Se hai un computer di riserva o un computer single board a a disposizione, puoi unirti alla ricerca!
Come funziona?
Sia il progetto Folding@home che il progetto Rosetta@home consentono alle persone di “donare” la potenza di calcolo del proprio PC o laptop locale per eseguire calcoli scientifici e lavori di simulazione quando non li utilizzano per le proprie attività. Una piccola unità di lavoro viene installata sulla macchina di un utente, quindi il proprietario del progetto può inviare il lavoro alla macchina dell’utente per essere elaborato localmente.
Una volta che l’attività è stata completata, l’unità di lavoro viene restituita di nuovo ai medici e agli scienziati che gestiscono il progetto per l’analisi. Ciò consente agli scienziati di sfruttare un’enorme quantità di capacità di calcolo di riserva da tutto il mondo per eseguire gratuitamente grandi moli di calcolo.
La versione per Arm64 è stata sviluppata (come solitamente avviene in questi casi) da un gruppo di appassionati di ARM. Il Baker Lab lo ha testato per circa una settimana nel suo ramo di stadiazione chiamato Ralph (Rosetta ALPHa), e durante quel periodo sono stati eseguiti sia carichi di lavoro di prova che simulazioni di proteine spike del COVID-19 sui dispositivi Arm64, per aiutare a convalidare il test scientifico sui risultati generati. Una volta che il Baker Lab ha esaminato l’output delle simulazioni e ne è stata verificata l’accuratezza, gli ingegneri hanno inviato il codice in produzione su Rosetta, consentendo alle unità di lavoro di fluire verso i dispositivi alimentati da Arm.

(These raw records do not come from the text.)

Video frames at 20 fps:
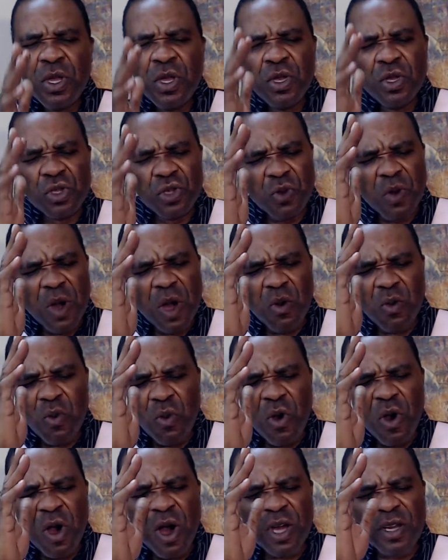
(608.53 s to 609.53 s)
You are
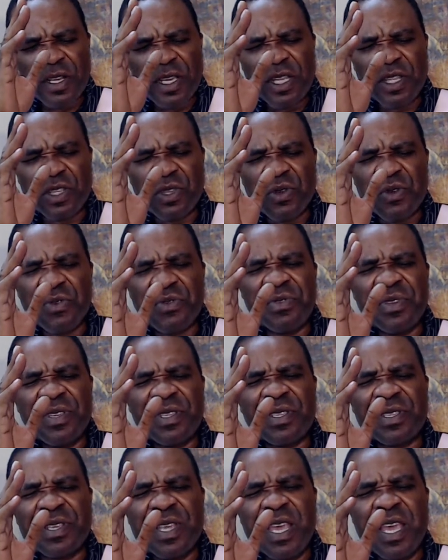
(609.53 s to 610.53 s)
worthy to
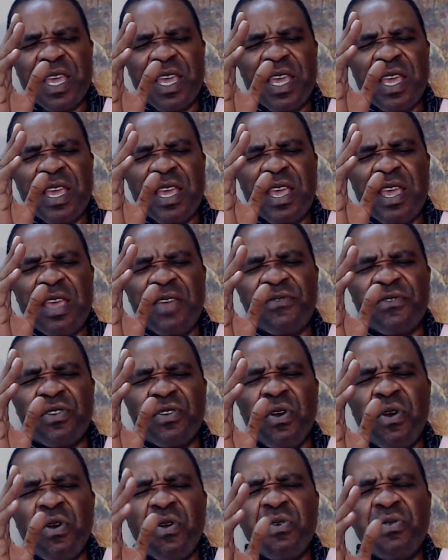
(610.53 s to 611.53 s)
receive
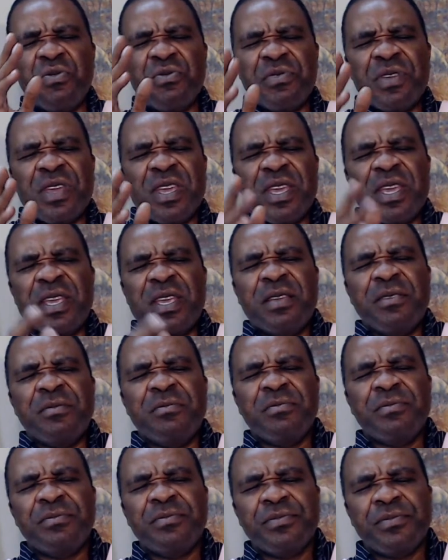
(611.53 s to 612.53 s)

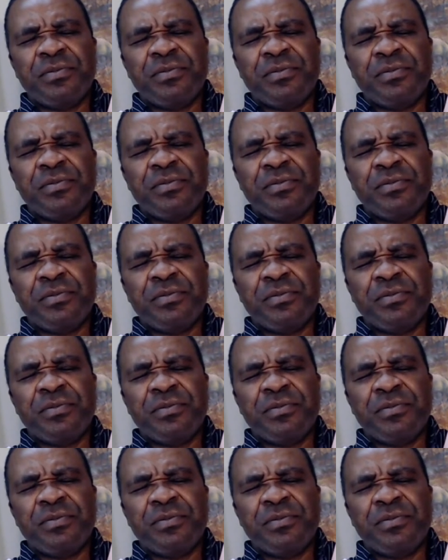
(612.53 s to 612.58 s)
glory.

Il team Hardware Hacker di Balena ha poi contribuito ad automatizzare e containerizzare il processo di installazione necessario per il software client (noto come BOINC) e i metadati necessari per il collegamento al progetto Rosetta@Home.
Come si installa?
Il processo di installazione e configurazione per le macchine ARM è particolarmente semplice:
- Collegarsi al sito https://foldforcovid.io/
- Scegliere il SBC sul quale si desidera lavorare
- Se si desidera lavorare in wireless, inserire SSID e password della propria rete per l’autoconfigurazione (i dati non saranno registrati)
- Scaricare su disco fisso il file immagine relativo al proprio sistema (Raspberry Pi o Jetson Nano)
- Scaricare il software Balena Etcher relativo al proprop S.O. per creare immagini su scheda SD
- Lanciare Balena Etcher, inserire una scheda microSD da almeno 16GB e selezionare il file appena scaricato
- Al termine del caricamento (il sistema richide circa 200 MB di spazio) inserire la microSD card nel proprio sistema e farlo partire
- Collegarsi al SBC attraverso il link http://foldforcovid.local/
Il processo è interamente automatizzato, non richiede supervisione, monitor, tastiera o mouse. Non appena il server avrà a disposizione una workunit (WU), lo scheduler la acquisirà ed inizierà a lavorarci. Una workunit su un Raspberry Pi richiede meno di 17 ore per essere eseguita, e se si dispone di memoria sufficiente, è possibile lavorare su più WU in parallelo, grazie alle caratteristiche multicore della CPU ARM.
Al termine dell’elaborazione la WU risultante sara inviata al server, ed il nostro sistema tornerà pronto per le successive elaborazioni.
P.S.: Esiste la possibilità che il server centrale si trovi momentaneamente privo di workunit da inviare al client. In tal caso lo scheduler del client provvederà automaticamente a ciclare una richiesta ogni 3 ore. A livello di statistiche, una workunit vale circa 66 crediti: questo significa che un PI con 4 cores utilizzati e memoria sufficiente è in grado di mantenere un throughput teorico di circa 800 crediti al giorno.
Considerazioni finali
Come dicevamo all’inizio, il Raspberry PI ed il Jetson Nano sono SBC in grado di garantire piccole soddisfazioni a chi lavora con il calcolo distribuito, specialmente se dispone di diversi box.
Vedremo prossimamente altre interessanti applicazioni nel campo della matematica, della fisica e della chimica. Magari applicazioni che sfruttano le caratteristiche di calcolo parallelo CUDA del Jetson Nano per velocizzare le operazioni.